The Int13h Interface
When the operating system or an application wants to access the hard disk, it traditionally employs BIOS services to do this. The primary interface to the BIOS has been the software interrupt known as Int13h, where “Int” stands of course for interrupt and “13h” is the number 19 in hexadecimal notation.
The Int13h interface supports many different commands that can be given to the BIOS, which then passes them on to the hard disk. These include most anything that you would normally want to do with a disk–reading, writing, formatting, and so on. Int13h has been the standard for many years because it has been used by DOS for ages. It is only in recent years that the limitations of this old interface have caused it to be abandoned in favor of a new way of addressing hard disks, as described below.
Using Int13h requires the invoking program to know the specific parameters of the hard disk, and provide exact head, cylinder and sector addressing to the routines to allow disk access. The BIOS uses the geometry for the hard disk as it is set up in the BIOS setup program. The Int13h interface allocates 24 bits for the specification of the drive’s geometry, broken up as follows:
* 10 bits for the cylinder number, or a total of 1,024 cylinders.
* 8 bits for the head number, or a total of 256 heads.
* 6 bits for the sector number, or a total of 63 sectors (by convention, sectors are numbered starting with one instead of zero, so there are only 63).

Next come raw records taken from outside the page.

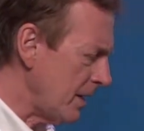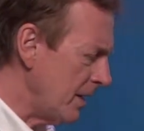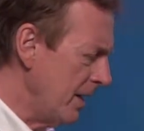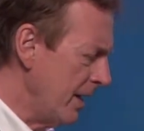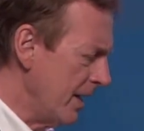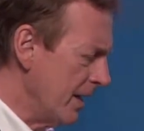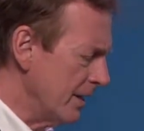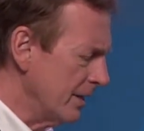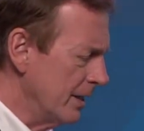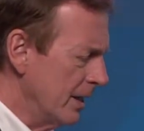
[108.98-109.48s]

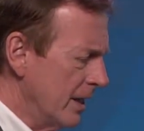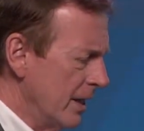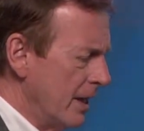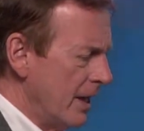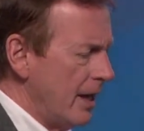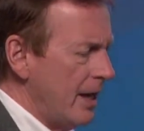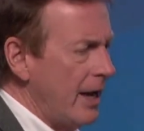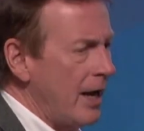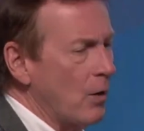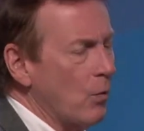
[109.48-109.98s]
And
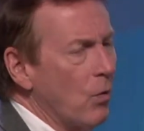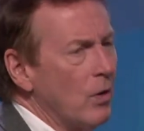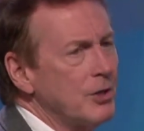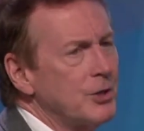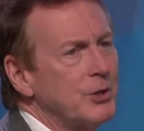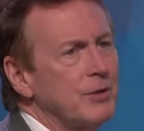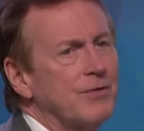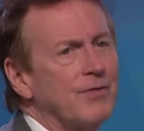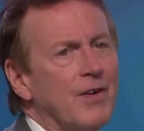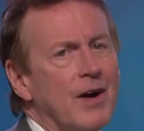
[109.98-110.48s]

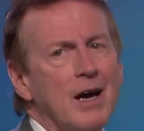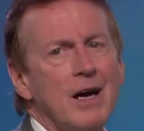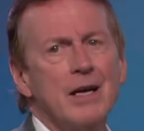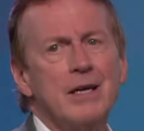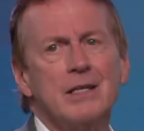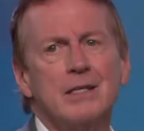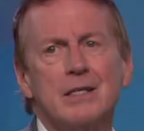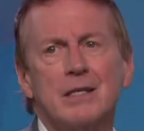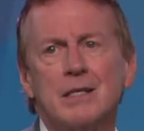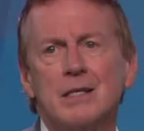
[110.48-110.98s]
what you
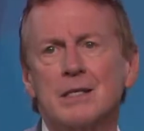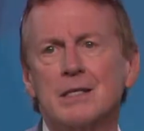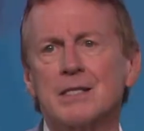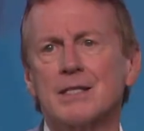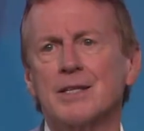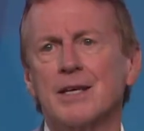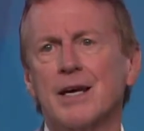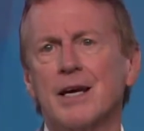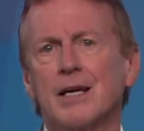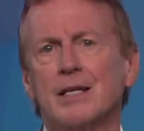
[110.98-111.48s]
find
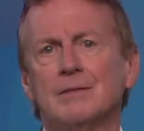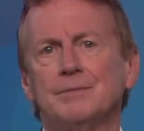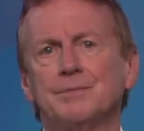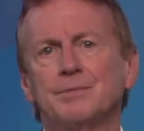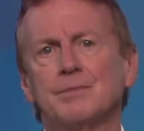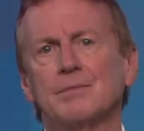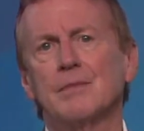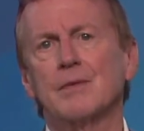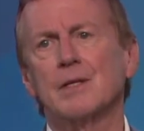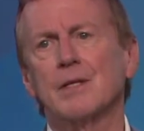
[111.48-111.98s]
is
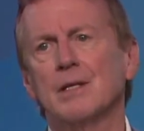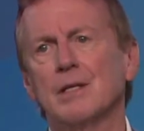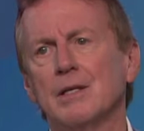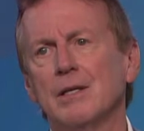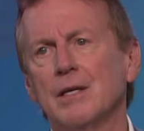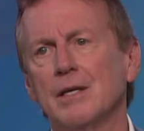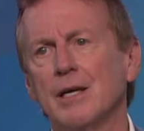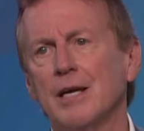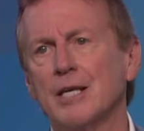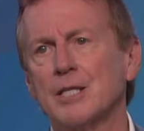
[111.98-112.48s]
that
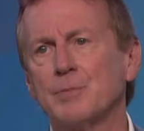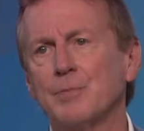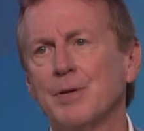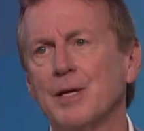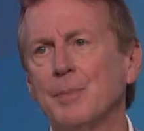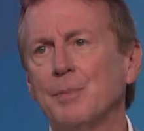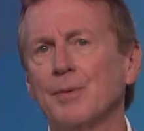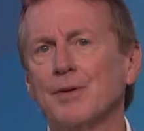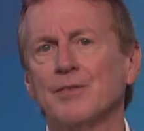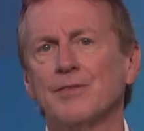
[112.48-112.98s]
as
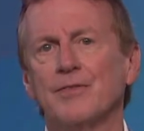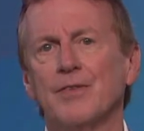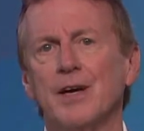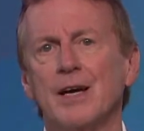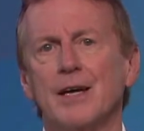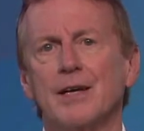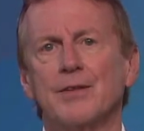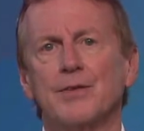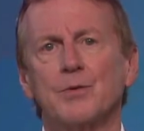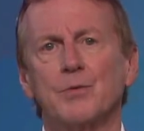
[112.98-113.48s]
people of
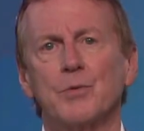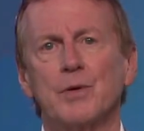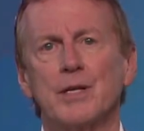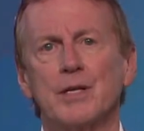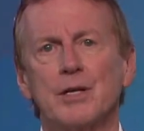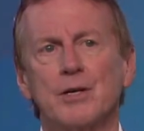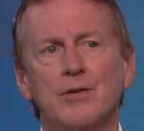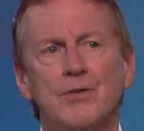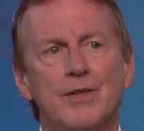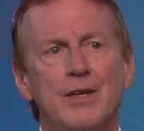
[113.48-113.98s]
faith, we
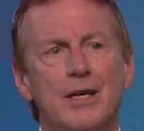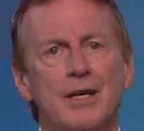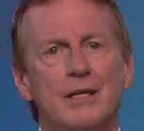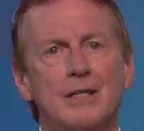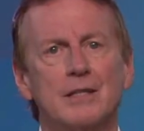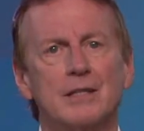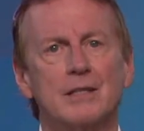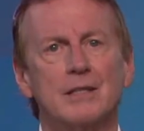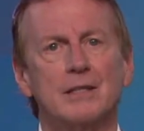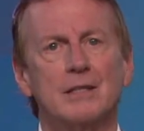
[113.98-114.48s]
know
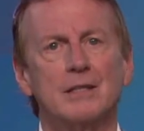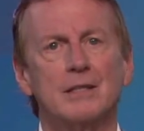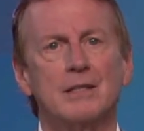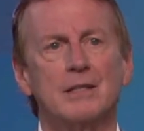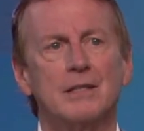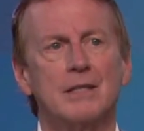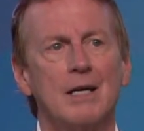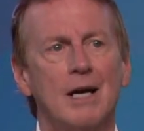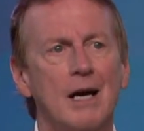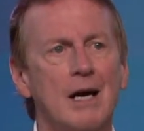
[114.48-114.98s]

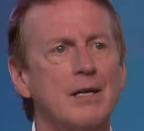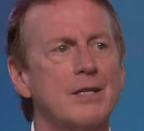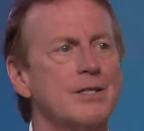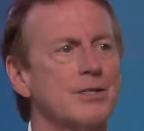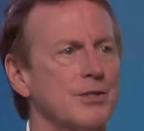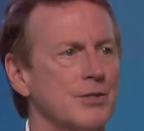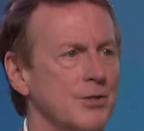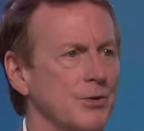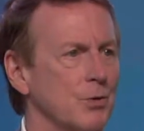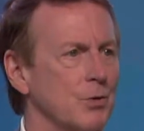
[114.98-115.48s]
that God is
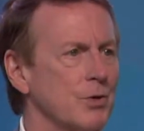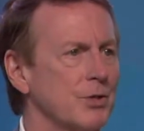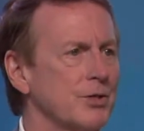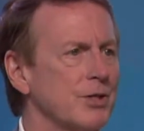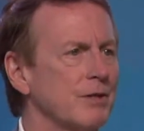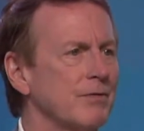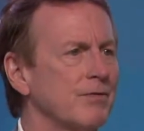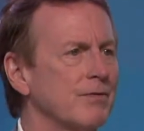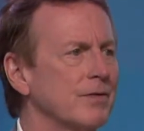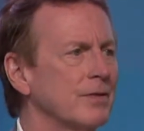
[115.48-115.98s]
the source
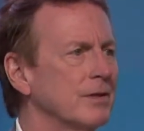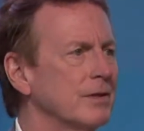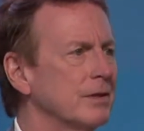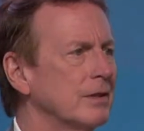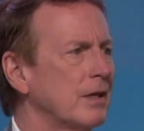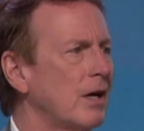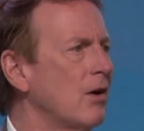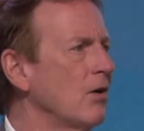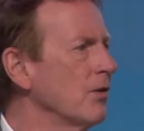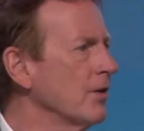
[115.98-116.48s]
of
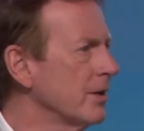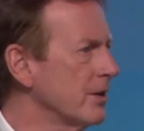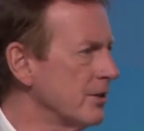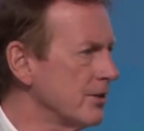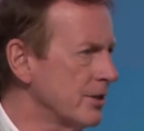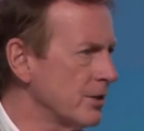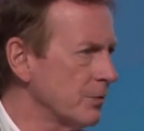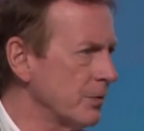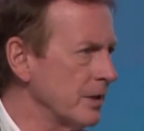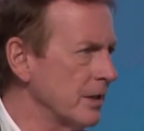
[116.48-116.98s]
all the
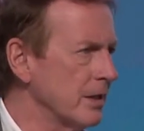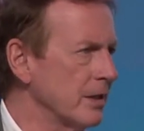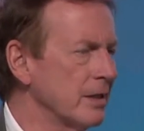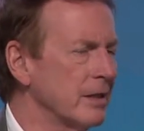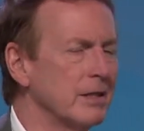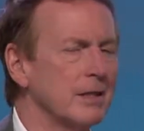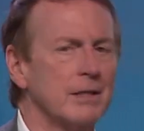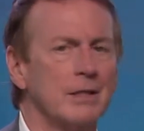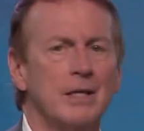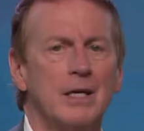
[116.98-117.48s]
energy we
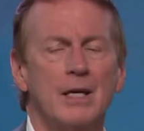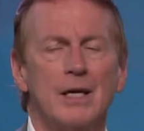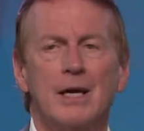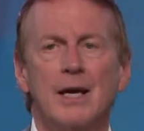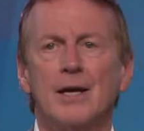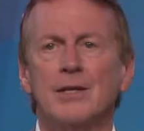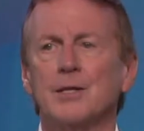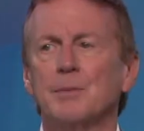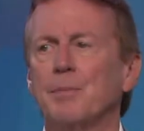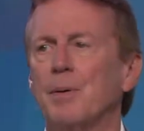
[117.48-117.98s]
need,
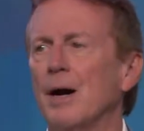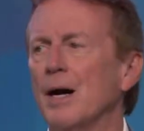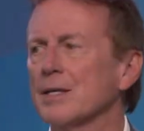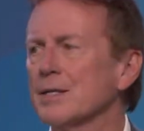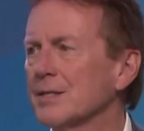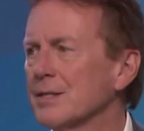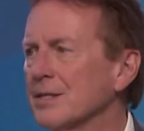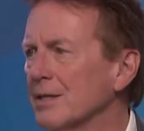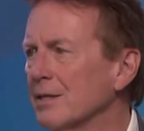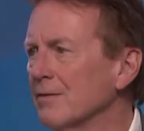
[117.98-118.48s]
and the
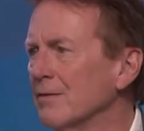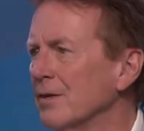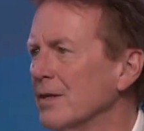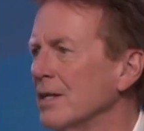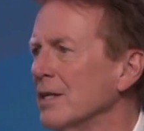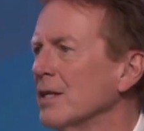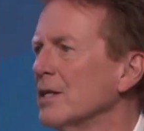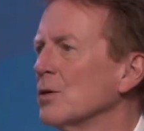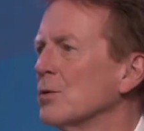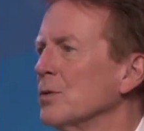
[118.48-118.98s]

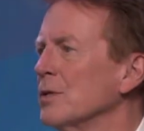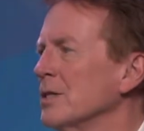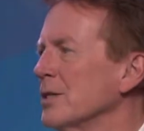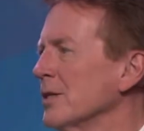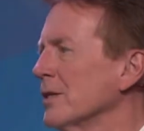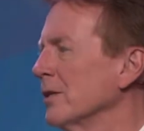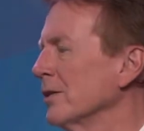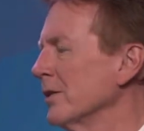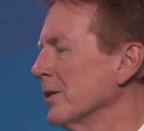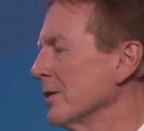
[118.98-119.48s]
positivity and the
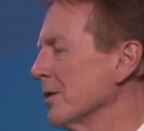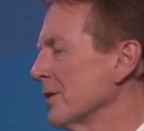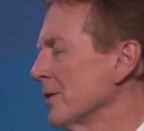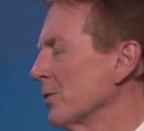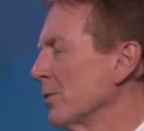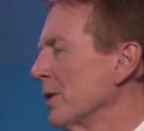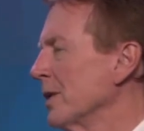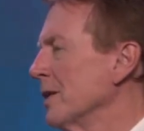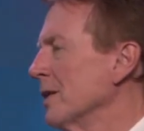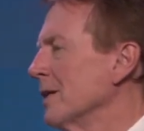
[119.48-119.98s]
resilience
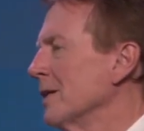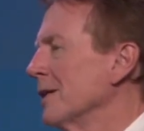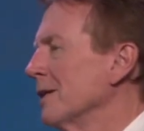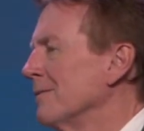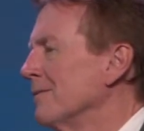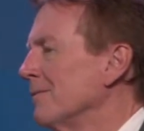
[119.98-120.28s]
we need.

This means that the Int13h interface can support disks containing up to approximately 16.5 million sectors, which at 512 bytes per sector yields a maximum of 8.46 GB (or 7.88 GiB). Of course, twenty years ago when this methodology was developed, an 8 GB hard disk was Buck Rogers fantasyland material; a 10 MB hard disk was a luxury. Today, for many PC users, an 8 GB hard disk is “a bit on the small side”. As a result, the Int13h interface has finally come to the end of its usefulness in modern systems, and has been replaced with a newer interface called Int13h extensions. Int13h still may be used by DOS and some other older operating systems, and for other compatibility purposes.

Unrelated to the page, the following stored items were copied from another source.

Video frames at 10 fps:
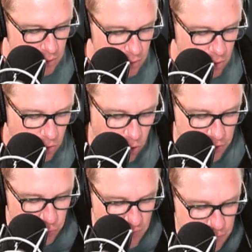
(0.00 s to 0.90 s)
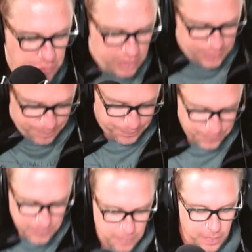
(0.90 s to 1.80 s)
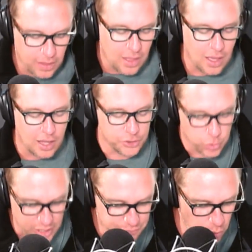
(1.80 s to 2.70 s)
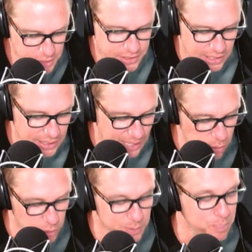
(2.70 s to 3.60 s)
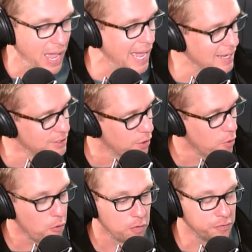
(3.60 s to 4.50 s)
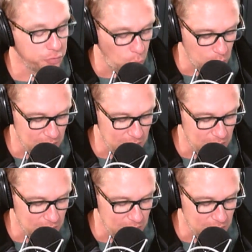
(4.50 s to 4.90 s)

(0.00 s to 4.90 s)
uh -huh. along the riverfront. In 2014, he was banned for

As discussed above on the standard Int13h BIOS interface, that older standard has an important limitation that has become a serious issue for PC upgraders over the last few years: it uses 24 bits of addressing information, and as such can only handle drives that contain up to approximately 16.5 million sectors, which at 512 bytes per sector yields a maximum capacity of 8.46 GB (or 7.88 GiB). As modern drives approached 8 GB in size, hardware and operating system makers all realized that they had a problem here: something had to be done to allow access to the larger hard disks of the future.

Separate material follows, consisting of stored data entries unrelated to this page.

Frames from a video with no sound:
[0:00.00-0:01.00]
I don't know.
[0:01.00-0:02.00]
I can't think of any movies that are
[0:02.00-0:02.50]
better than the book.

When a bridge is too narrow to handle increased traffic, the usual solution is to widen it, and that’s exactly what was needed here: to widen the access path from 24 bits to something larger. Unfortunately, it was not possible to expand the existing Int13h BIOS interface. The reason is that if this were done, a lot of older hardware and software would stop working. Making changes that cause millions of older hardware and software products to stop working is not how you win friends in the PC world.
Instead, a new interface was developed to replace Int13h: these routines are called Int13h extensions. This new interface uses 64 bits instead of 24 bits for addressing, allowing a maximum hard drive size of 9.4 * 10^21 bytes. That’s 9.4 trillion gigabytes! I’m sure that when the original Int13h interface was developed, nobody ever expected us to hit 8 GB drives as fast as we did. Still, even with the rapid pace of technological advancement, I’d say we’re pretty safe with 9.4 trillion gigabytes as a limit. If not, I’ll be pleased as punch to move to a still newer interface in exchange for a hard drive that big.
There’s a catch to these Int13h extensions of course: they are different from the old way of doing things, and therefore support for them must be incorporated into several key areas of the system. This includes the system BIOS and the operating system.